Your objective — Please repeat exactly the lines below from the one containing "[00:13:15.72]" down to the one containing "[00:13:18.35]", both included, and nothing else.

Data excerpts

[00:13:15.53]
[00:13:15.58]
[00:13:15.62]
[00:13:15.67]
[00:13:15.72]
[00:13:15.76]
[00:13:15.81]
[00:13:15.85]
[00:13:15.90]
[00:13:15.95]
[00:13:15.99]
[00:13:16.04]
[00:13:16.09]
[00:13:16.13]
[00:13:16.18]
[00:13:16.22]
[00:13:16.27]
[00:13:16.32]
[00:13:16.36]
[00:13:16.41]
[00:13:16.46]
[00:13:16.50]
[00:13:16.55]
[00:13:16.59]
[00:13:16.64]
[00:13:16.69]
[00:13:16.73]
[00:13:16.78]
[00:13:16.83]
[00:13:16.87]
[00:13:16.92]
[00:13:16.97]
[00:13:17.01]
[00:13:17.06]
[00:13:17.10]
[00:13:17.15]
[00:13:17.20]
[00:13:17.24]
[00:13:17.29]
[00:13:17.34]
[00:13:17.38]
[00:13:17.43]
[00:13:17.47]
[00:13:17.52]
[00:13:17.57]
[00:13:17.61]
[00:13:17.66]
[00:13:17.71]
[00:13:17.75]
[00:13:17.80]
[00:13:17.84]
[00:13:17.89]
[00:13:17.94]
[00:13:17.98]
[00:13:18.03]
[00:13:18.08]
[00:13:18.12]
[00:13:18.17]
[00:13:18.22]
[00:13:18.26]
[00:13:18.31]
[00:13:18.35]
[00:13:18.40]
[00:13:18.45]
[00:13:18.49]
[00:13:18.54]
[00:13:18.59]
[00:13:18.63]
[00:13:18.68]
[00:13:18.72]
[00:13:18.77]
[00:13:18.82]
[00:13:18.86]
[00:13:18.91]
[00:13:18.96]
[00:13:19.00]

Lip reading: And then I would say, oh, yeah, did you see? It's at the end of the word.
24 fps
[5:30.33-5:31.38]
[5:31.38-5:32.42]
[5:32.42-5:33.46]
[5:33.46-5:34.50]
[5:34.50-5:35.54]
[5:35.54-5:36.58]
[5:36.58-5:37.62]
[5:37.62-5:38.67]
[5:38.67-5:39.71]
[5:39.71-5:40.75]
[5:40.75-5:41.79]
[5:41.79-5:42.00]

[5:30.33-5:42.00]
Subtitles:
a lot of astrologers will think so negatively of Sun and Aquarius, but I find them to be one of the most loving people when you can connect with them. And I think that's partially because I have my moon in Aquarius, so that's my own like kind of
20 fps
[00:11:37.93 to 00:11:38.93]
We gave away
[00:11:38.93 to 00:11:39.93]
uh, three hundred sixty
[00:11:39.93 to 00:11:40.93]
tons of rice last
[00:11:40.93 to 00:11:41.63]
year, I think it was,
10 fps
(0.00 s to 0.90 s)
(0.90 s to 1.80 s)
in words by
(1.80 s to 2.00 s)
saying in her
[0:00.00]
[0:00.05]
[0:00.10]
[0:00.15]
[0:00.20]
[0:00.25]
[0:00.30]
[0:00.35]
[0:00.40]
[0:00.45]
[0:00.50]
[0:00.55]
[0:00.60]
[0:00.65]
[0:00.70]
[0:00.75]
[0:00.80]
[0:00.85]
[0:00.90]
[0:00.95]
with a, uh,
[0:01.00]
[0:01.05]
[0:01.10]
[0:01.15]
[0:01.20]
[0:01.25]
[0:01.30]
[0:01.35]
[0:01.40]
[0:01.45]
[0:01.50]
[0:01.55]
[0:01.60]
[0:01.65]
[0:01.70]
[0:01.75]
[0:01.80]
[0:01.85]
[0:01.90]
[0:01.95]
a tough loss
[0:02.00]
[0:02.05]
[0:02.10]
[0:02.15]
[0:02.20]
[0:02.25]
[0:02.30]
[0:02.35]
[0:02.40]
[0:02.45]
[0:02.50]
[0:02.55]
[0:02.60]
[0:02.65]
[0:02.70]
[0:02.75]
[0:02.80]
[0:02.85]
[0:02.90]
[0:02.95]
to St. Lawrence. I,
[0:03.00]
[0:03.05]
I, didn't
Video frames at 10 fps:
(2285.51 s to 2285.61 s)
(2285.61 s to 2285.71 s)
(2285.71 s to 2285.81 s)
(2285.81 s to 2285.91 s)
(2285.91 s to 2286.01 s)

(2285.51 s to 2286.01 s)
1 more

Solution for this exercise —
[00:13:15.72]
[00:13:15.76]
[00:13:15.81]
[00:13:15.85]
[00:13:15.90]
[00:13:15.95]
[00:13:15.99]
[00:13:16.04]
[00:13:16.09]
[00:13:16.13]
[00:13:16.18]
[00:13:16.22]
[00:13:16.27]
[00:13:16.32]
[00:13:16.36]
[00:13:16.41]
[00:13:16.46]
[00:13:16.50]
[00:13:16.55]
[00:13:16.59]
[00:13:16.64]
[00:13:16.69]
[00:13:16.73]
[00:13:16.78]
[00:13:16.83]
[00:13:16.87]
[00:13:16.92]
[00:13:16.97]
[00:13:17.01]
[00:13:17.06]
[00:13:17.10]
[00:13:17.15]
[00:13:17.20]
[00:13:17.24]
[00:13:17.29]
[00:13:17.34]
[00:13:17.38]
[00:13:17.43]
[00:13:17.47]
[00:13:17.52]
[00:13:17.57]
[00:13:17.61]
[00:13:17.66]
[00:13:17.71]
[00:13:17.75]
[00:13:17.80]
[00:13:17.84]
[00:13:17.89]
[00:13:17.94]
[00:13:17.98]
[00:13:18.03]
[00:13:18.08]
[00:13:18.12]
[00:13:18.17]
[00:13:18.22]
[00:13:18.26]
[00:13:18.31]
[00:13:18.35]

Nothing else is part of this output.